105.500 Euro für umweltfreundliche Wärmeversorgung

St. Pölten (NÖI) - Die Nutzung erneuerbarer Energieträger ist ein wesentlicher Beitrag zur Senkung des CO2-Ausstoßes und zum Erreichen des Kyoto-Zieles. Das Land Niederösterreich hat daher die Entscheidung getroffen, bei der Neuerrichtung von Landesobjekten und bei der Erneuerung von Wärmeversorgungen diese auf die Nutzung erneuerbarer Energieträger umzustellen oder an Biomassewärmenetze anzuschließen. Für den Anschluss der Landwirtschaftlichen Fachschule Mistelbach an die Biomasse-Fernwärmeversorgung wurden nun vom Land insgesamt 105.500 Euro zur Verfügung gestellt, so LAbg. Franz Hiller.****

Die Heiz- und Verteileranlage der LFS Mistelbach ist 23 Jahre alt und in einem nicht mehr dem Stand der Technik entsprechenden Zustand. Die EVN hat für die Gebäude ein Wärmeversorgungs- und Sanierungskonzept ausgearbeitet, das neben dem Fernwärmeanschluss auch die Sanierung der Heizungs- und Warmwasserbereitung beinhaltet. Die bestehende Gaskesselanlage soll durch eine Fernwärme-Übergabestation ersetzt werden, die Wärmeverluste reduziert und Stromkosten spart. Die CO2-Ersparnis durch die neue Wärmeversorgung beträgt 210 Tonnen pro Jahr, betont Hiller.

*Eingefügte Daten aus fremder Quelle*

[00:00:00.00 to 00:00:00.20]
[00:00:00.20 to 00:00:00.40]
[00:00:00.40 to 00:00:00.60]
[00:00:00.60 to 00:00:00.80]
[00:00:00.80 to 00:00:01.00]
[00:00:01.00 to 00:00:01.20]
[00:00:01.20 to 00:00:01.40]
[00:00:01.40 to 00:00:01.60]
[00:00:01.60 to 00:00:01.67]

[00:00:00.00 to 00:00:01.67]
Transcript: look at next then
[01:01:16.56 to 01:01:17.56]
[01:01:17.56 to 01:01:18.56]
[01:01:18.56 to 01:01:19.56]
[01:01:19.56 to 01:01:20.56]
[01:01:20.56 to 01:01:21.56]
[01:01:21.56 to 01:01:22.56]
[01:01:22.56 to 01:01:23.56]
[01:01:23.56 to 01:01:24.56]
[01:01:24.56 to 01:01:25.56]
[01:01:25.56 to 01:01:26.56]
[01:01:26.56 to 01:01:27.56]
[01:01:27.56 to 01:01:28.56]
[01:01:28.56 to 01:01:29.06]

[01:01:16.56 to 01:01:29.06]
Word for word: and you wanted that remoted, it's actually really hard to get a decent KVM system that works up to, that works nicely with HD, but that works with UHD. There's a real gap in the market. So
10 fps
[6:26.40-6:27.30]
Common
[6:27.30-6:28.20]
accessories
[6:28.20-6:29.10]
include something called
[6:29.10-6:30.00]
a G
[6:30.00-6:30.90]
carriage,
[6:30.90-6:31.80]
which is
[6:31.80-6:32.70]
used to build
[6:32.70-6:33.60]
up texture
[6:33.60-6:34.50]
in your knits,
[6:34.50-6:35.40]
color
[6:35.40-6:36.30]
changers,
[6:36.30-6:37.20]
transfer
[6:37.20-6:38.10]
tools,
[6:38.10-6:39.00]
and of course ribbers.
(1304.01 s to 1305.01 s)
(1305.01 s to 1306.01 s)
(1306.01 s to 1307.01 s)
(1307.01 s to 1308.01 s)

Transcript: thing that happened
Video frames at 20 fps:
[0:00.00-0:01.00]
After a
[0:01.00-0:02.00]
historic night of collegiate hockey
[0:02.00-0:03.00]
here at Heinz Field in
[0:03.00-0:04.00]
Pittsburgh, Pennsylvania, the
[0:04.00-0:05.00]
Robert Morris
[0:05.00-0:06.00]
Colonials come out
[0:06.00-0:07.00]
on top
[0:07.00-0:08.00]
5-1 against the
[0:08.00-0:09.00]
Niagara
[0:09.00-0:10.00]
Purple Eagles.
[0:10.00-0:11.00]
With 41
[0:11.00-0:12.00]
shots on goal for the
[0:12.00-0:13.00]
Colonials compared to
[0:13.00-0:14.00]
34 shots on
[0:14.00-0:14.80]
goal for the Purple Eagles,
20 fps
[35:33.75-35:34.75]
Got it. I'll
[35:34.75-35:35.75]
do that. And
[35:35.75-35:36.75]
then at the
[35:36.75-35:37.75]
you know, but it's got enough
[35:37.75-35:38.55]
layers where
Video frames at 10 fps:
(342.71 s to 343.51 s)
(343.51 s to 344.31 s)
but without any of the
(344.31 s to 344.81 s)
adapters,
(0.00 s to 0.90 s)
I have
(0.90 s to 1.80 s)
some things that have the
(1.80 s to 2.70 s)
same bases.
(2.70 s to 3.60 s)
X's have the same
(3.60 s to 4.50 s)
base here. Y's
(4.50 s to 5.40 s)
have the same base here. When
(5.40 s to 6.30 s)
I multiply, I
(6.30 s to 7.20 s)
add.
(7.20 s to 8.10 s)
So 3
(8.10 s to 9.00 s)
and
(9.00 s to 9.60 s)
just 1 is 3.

Die energetische Verwertung unserer Biomasse ist aber nicht nur ein Beitrag zum Schutz unserer Umwelt sondern trägt auch zur Steigerung der Wertschöpfung im ländlichen Raum bei. Wir in Niederösterreich werden daher auch weiter unseren Schwerpunkt auf alternative Energieträger setzen, um die Vorteile für Umwelt, Landwirtschaft und das Klima noch besser zu nutzen, stellt der VP-Abgeordnete Hiller fest.